- Directed by Lance Hool
- November 8, 1987
In the wastelands of a war devastated world, a group of settlers are menaced by a warlord and his gang out to control their water.
What a glorious bit of cheesy 80s science-fiction Steel Dawn is! If you are willing to leave your brain at the door you will enjoy this movie. It is just pure fun from beginning to end. This movie is a mix of Western and post-apocalyptic science fiction.
Patrick Swayze stars as Nomad who is the usual mysterious stranger with a penchant for headstands and a desire to avenge his friend Cord’s (John Fujioka) death at the hands of a local warlord. Swayze as Nomad appears to be going for tough but often comes off as just generally annoyed. But in something this cheesy that works.

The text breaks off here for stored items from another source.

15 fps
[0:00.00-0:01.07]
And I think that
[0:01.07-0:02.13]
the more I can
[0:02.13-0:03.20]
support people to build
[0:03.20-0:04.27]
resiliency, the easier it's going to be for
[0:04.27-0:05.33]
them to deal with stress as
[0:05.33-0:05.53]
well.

Our villain Damnil is played by Anthony Zerby who has a fairly long and pretty decent filmography to his name. You may not recognize the name, but chances are you recognize the face. He is a fantastic character actor who makes Damnil a little slimy and just the right Western bad guy evil.
Another face you may recognize is Brion James. James was one of those faces that was everywhere for a time in villainous supporting roles. As Tark he is much more of a good guy though. Lisa Niemi, Swayze’s real-life wife, plays Kasha.

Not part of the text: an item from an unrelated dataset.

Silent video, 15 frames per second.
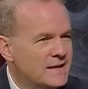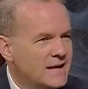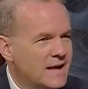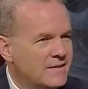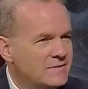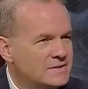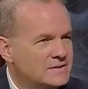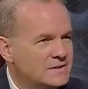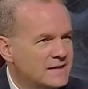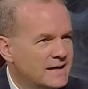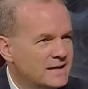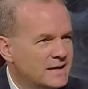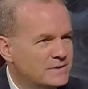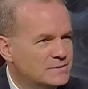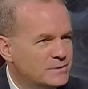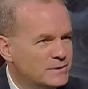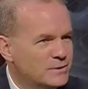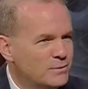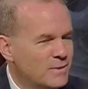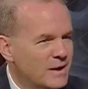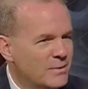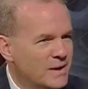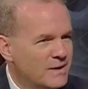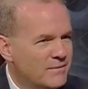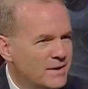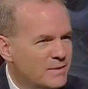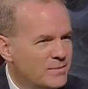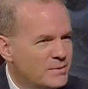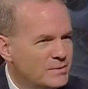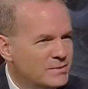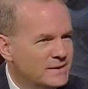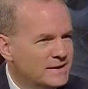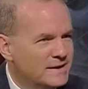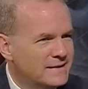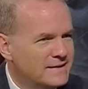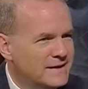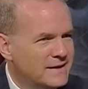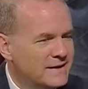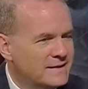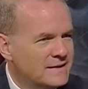obviously I sort of know my way around the building, and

You may think Steel Dawn is set in some distant future but a few minutes in it becomes clear that it is set on some alien world. There was a great war (which is pretty standard fare in post-apocalyptic movies-especially from a certain time) but given things they mention about the military and the society before this war it’s clear that this is not Earth. I give them props for that but it is a little muddled. I think Hool could have made where this story is taking place a little clearer.
The execution of the romantic subplot with Kasha is just weird. Not because there is a romance with her but it looks like Tark is being set up to betray everyone because Nomad has just taken his woman but they drunkenly bond with the cap being Tark’s death immediately following that. I get why they hooked up the fictional couple but the whole resolution to the story was just strange to me.

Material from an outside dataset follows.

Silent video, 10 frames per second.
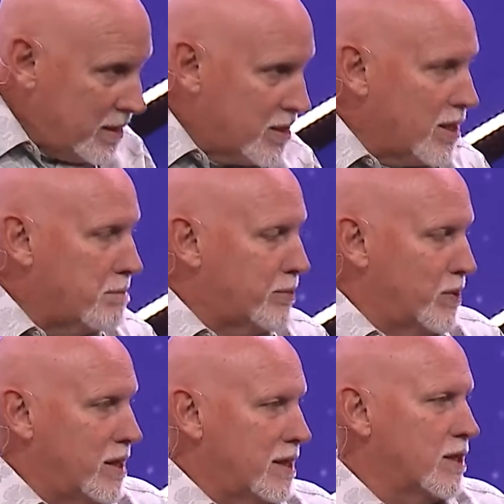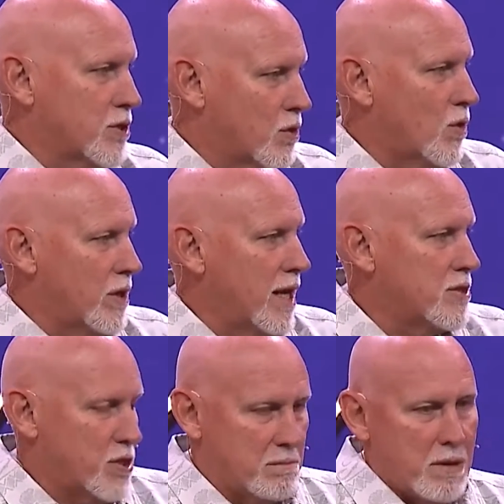do they print at the
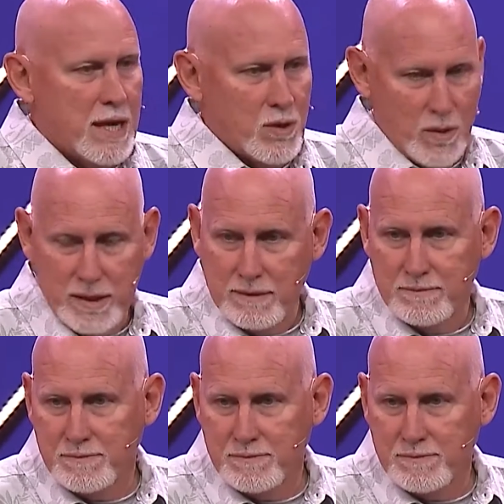coronation banquet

Steel Dawn is very much a product of the 80s. From its bad guys to the execution of the plot to the humor. Thirty-five years ago you could have a few guys ogling a group of topless women and call that a joke. Today not so much. You could also have two male characters fight over a woman without the woman even being involved in the situation.
This is one of those movies that should not work. It has a lot going against it but what helps pull it all together is the time in which it came out. This type of film with this plot and with this execution could not have been made at any other point and become popular enough to be remembered.
There was something about the 80s. Creative minds could make the worst stuff work and enjoyable. They were willing to try anything and proceed with an earnest effort.
The action sequences may be a little substandard and some of the acting questionable and the story comes off at points as juvenile but somehow it is all held together. I just find myself enjoying this even though I should not. Perhaps because it’s simply fun. It doesn’t pretend to be deep or anything grand. It’s a little bit post-apocalyptic drama and a little bit of a Western set in a post-apocalyptic world. It involves a mysterious stranger who falls for the lonely widow (who gets widowed twice) and battles the villain on horseback. It’s not about deconstructing anything but rather creating a mythology.
Steel Dawn is a cheesy science-fiction film which with its separate elements should not be good but is. It’s fun and entertaining and a little bit brainless. If you don’t think too hard, you’ll be just fine and enjoy yourself.